International Starbuckses are different. At the first academic conference I went to – a big one, in Boston – there was a Starbucks in the hotel that was our venue. It became the conference’s watering hole, detached from the provided breakfast coffee in the packed hall for me to make friends and talk to them. Once again, cosmopolitan, a semiotic signifier of my desire for the city and what that might represent. Boston! I was an academic in Boston! I had made friends with scholars of Schubert, fanfic, and Sylvia Plath! At malls in China Starbucks was somewhere I could sit alone, familiar enough for me to order without knowing the language, the menu full of cherry blossom and mooncakes – more easily palatable Western versions than what I’d find in the malls and the grocery stores. Beijing and Boston were both incredible experiences, sensory overload, and when I felt small in such a big, wide world I had a place right there that looked almost the same as it had back in Leicester, decades earlier, to act something like a comfort zone whilst I looked out. It’s a place I can go anywhere, where nothing’s grown. Where existential dread pales into whatever new thing is on my iPod. Spotify. Whatever, nothing’s changed.

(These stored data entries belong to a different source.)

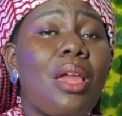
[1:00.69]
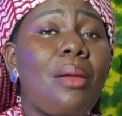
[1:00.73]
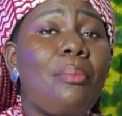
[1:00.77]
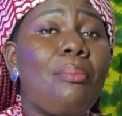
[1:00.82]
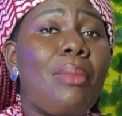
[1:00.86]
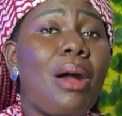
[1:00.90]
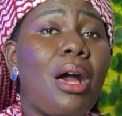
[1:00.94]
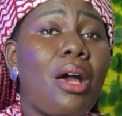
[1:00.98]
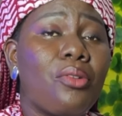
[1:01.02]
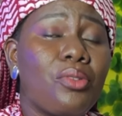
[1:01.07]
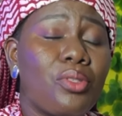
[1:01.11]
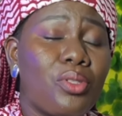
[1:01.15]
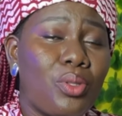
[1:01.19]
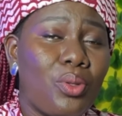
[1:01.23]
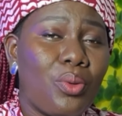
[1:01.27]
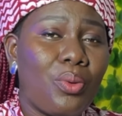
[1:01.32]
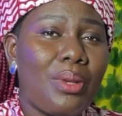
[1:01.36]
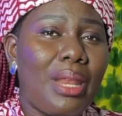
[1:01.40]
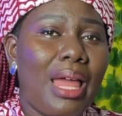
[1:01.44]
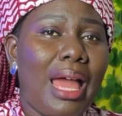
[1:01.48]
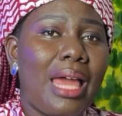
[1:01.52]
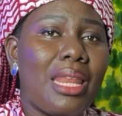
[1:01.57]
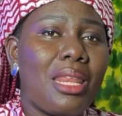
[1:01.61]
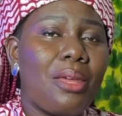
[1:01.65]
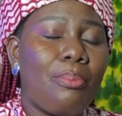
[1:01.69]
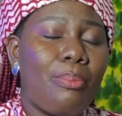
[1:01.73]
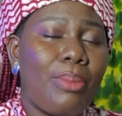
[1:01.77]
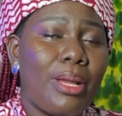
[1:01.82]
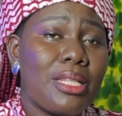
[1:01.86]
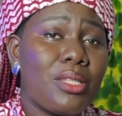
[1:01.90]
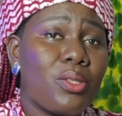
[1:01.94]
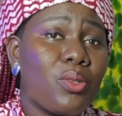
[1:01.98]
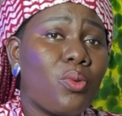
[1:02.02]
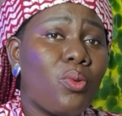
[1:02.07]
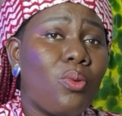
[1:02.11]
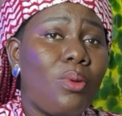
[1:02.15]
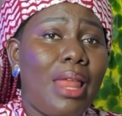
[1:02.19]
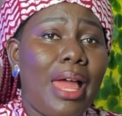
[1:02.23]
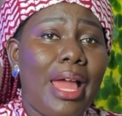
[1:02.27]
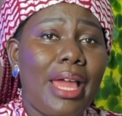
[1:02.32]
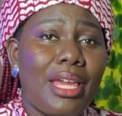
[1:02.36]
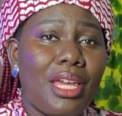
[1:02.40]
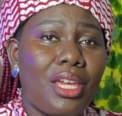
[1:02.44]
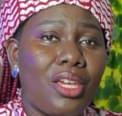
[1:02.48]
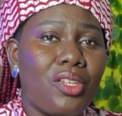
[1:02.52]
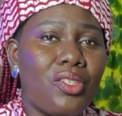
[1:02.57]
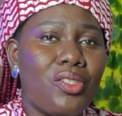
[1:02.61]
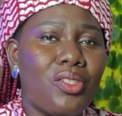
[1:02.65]
a milestone at a particular
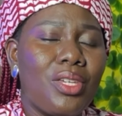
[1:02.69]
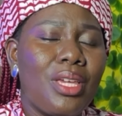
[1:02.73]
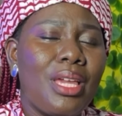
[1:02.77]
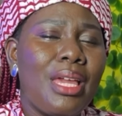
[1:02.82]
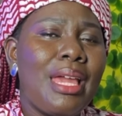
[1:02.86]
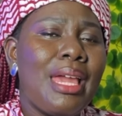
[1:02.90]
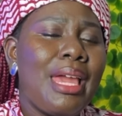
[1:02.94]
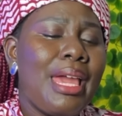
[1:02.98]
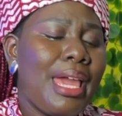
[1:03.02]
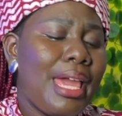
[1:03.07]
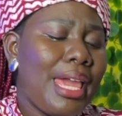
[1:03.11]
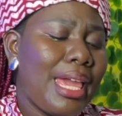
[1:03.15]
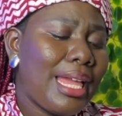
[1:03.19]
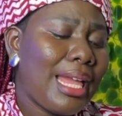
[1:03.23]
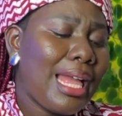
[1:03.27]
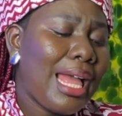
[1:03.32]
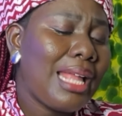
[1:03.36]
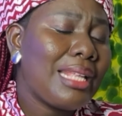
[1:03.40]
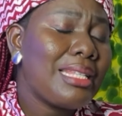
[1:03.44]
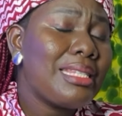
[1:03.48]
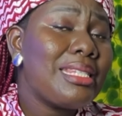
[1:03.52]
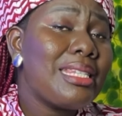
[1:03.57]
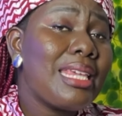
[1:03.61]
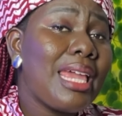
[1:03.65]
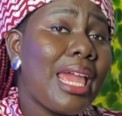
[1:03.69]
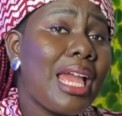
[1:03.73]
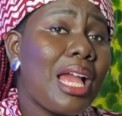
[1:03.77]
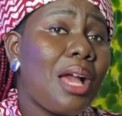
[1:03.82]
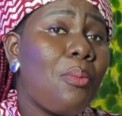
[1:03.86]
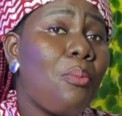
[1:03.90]
age, it can take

What is ‘brand loyalty’? It’s silly, as a consumer, to go to your favourite company instead of the most competitive, as if this multi-national corporation cares about you, or their staff – or even their product, beyond whatever about it is driving sales. Brands cannot be trusted. Starbucks doesn’t mean any of the things I associate with it, except in my heart. Most companies that embodied positive small experiences growing up have gone gently into that good night for me: I enjoy Wagamama’s, but I don’t rate it, even if it was the first place I tried ramen; the £10 Rimmel bags at The Clothes Show didn’t turn me into a lifelong buyer of their products; my attachment to my Boots card and the thousands of loyalty points I stacked up stopped mattering in the face of how they treated workers and women, and I stopped shopping there; yet somehow all my tiny good times at Starbucks have created loyalty, brand nostalgia, and a cache of memories that have – somehow, ridiculously – become a core aspect of my personality. Become something I go back to, regardless of circumstance. My Starbucks card is the same one I had at 15, and even as they change the terms to be more or less favourable, even as it moves onto the app and not a physical card, even as I no longer buy my one drink a week to get free espresso shots and syrups (I was a ‘gold member’ for about six years), I still have enough money on it for a treat, even when I’m stone broke. Growing up and growing out of Starbucks would be like saying a final goodbye to the girl I once was, and the woman she wanted to be. I am that woman: city-dwelling, educated, streamlined – but sometimes I need to prove it to myself, or comfort her, and nowhere will do that like Starbucks. My head wishes it were somewhere else, but the heart wants what it wants.

On This Topic:

  • Brennan Lee Mulligan doesn’t get enough credit for being delightful. His Defender of the Basic sketch is perfect.
  • Cheap hair and makeup weren’t the best thing about The Clothes Show, and neither were the catwalk shows… I will take my bragging rights, thank you
  • God I love an obscure blog

To-Do:

  • Claim my final Christmas present – a Nintendo Online subscription – and get on Reddit to find somebody who will bring me my white whale, pears and cherries, to my Animal Crossing island. I have 800 hours in this game and have not yet achieved what most people did in the first week.
  • Write something that doesn’t sound like it comes from the Starbucks equivalent of the British Airways in-flight magazine.
  • Reply to SPS website enquiries (!)

Today’s Culture:

  • Finding a signed Paul Muldoon in an Oxfam shop for £3! Score!
  • Decolonising my listening. There are definitely POC making folk / pop / singer-songwriter music, and I need to get it in rotation.
  • I’ve been entering a lot of poetry competitions this year, so wish me luck.